The flattened strips were then laid out in two layers, one horizontal and one vertical, with each strip slightly overlapping the next by about a sixteenth of an inch. This crosshatched arrangement gave the finished sheet strength in both directions, similar to how plywood works. The layered sheet was covered with linen and felt, placed between two boards, and pressed for several days. The felt was swapped out daily to absorb moisture and speed drying.

Once dry, the sheet came out of the press with a somewhat rough surface. It was polished smooth with a piece of ivory or a shell, which burnished the fibers flat and created a surface that could hold ink cleanly. The result was a flexible, cream-colored sheet ready for writing.
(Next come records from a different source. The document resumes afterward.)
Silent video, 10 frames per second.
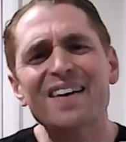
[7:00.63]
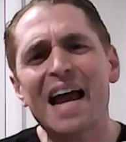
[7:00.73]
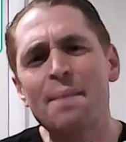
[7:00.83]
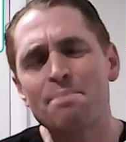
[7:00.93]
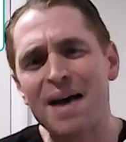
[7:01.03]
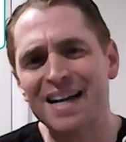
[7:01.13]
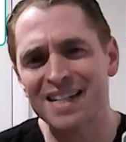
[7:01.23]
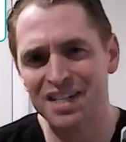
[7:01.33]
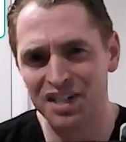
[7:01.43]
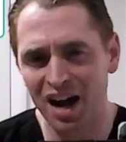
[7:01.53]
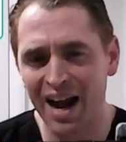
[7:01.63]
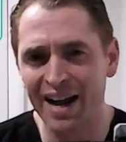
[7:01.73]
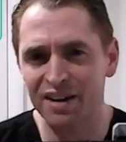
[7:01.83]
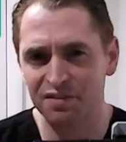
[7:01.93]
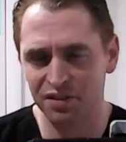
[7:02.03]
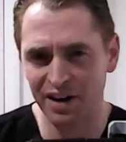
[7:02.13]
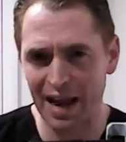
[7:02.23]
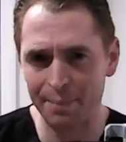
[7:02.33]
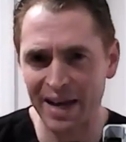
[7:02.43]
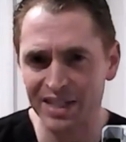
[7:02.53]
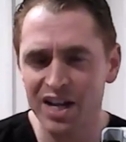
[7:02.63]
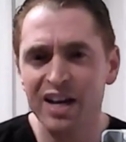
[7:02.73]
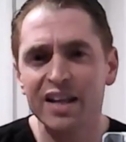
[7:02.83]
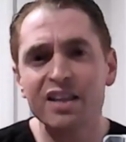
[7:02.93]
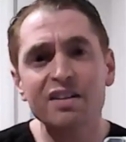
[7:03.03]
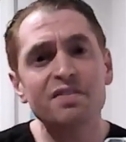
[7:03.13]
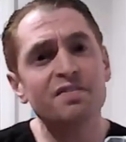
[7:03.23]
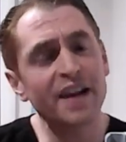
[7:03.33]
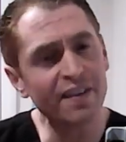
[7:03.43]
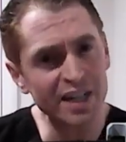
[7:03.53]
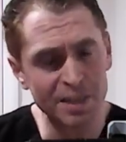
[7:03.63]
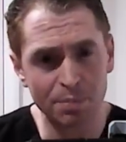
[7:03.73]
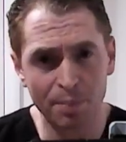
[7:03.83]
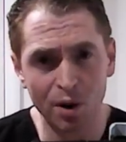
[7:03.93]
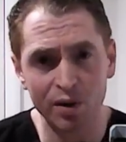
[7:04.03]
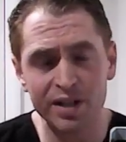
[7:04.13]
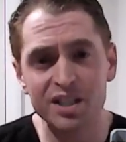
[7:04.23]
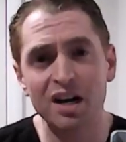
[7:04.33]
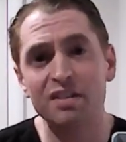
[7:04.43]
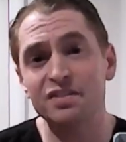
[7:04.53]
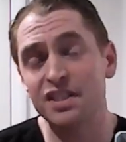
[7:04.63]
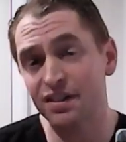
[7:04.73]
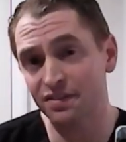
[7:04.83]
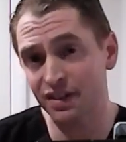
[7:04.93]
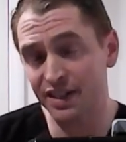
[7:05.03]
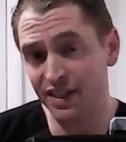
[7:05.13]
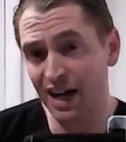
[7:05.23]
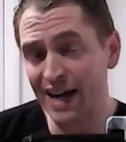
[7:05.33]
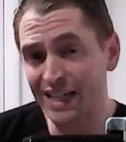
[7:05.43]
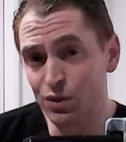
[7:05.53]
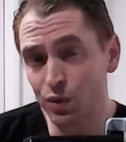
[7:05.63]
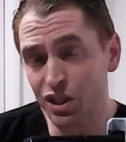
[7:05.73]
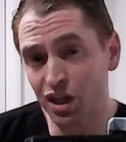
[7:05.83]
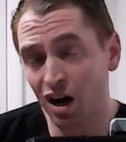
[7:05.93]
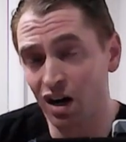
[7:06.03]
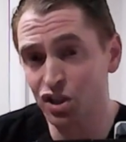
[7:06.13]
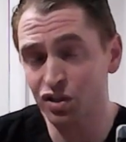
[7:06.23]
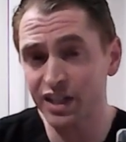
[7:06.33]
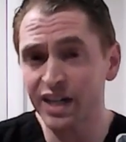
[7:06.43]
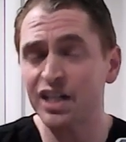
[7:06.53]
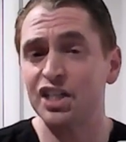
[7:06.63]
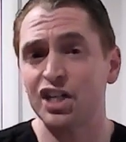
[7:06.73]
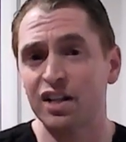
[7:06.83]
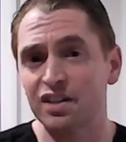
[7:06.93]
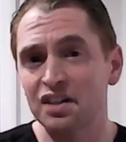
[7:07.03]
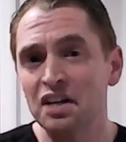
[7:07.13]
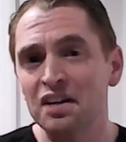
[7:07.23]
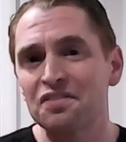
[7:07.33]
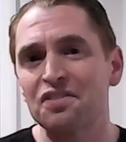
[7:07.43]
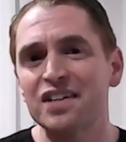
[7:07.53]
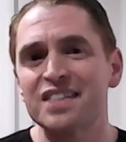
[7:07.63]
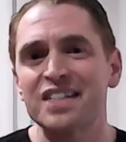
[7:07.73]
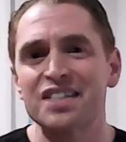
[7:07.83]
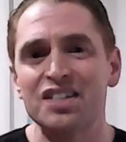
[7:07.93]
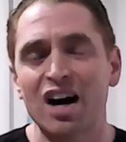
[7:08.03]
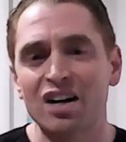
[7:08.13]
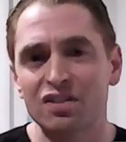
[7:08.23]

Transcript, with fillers: a best diet for MS? There are various proponents of different diets which contradict each other. For instance, Dr.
Standard Sheet and Scroll Sizes

Individual papyrus sheets were typically about 16 to 18 centimeters wide (roughly 6 to 7 inches). To create longer documents, sheets were glued edge to edge into rolls. The standard roll contained 20 sheets, producing a scroll about 320 to 360 centimeters long, or roughly 11 feet. Roman-era sources confirm that 20 sheets per roll was the norm across both the Pharaonic and Arab periods. Writers who needed more space simply glued additional sheets onto the end of an existing scroll.

Different grades of papyrus existed. The everyday grade, which the Roman writer Pliny called “common,” used sheets about 16.65 centimeters wide. Higher-quality sheets were wider and smoother, while cheaper varieties were narrower. A two-tiered market developed: the government contracted with Egyptian producers for premium papyrus at high prices, while a separate public market offered lower-quality rolls at significantly reduced cost.

Why It Lasted So Long in Some Places

Papyrus is naturally fragile. Its high cellulose and lignin content means it yellows, dries out, and becomes brittle over time. It curls easily, fractures under stress, and degrades quickly in heat and humidity. In damp climates like coastal Greece or Rome, papyrus scrolls rarely survived more than a few generations without careful copying.

The reason so many ancient papyri have survived comes down to Egypt’s extreme aridity. In the bone-dry desert climate, papyrus can last millennia. The oldest known papyrus scrolls, discovered at the Red Sea site of Wadi al-Jarf, date to about 2,600 B.C. and include a logbook kept by a work crew involved in building the Great Pyramid at Giza. Those scrolls survived more than 4,500 years buried in desert conditions, some still several feet long and relatively intact.

More Than Just Paper

The writing material gets the most attention, but ancient Egyptians used every part of the plant. The tough outer fibers that were stripped away during sheet production became raw material for ropes, baskets, fishing nets, sails, mats, sandals, and furniture coverings. Whole stalks were bundled together to build lightweight boats. One ancient temple scene even shows a boatman wearing a collar of bundled papyrus as a flotation device. Boxes, cloth, and building materials rounded out the list. Across the sedge family worldwide, similar plants have been used for weaving mats, screens, and sandals for centuries, but Cyperus papyrus stands alone in also producing a viable writing surface.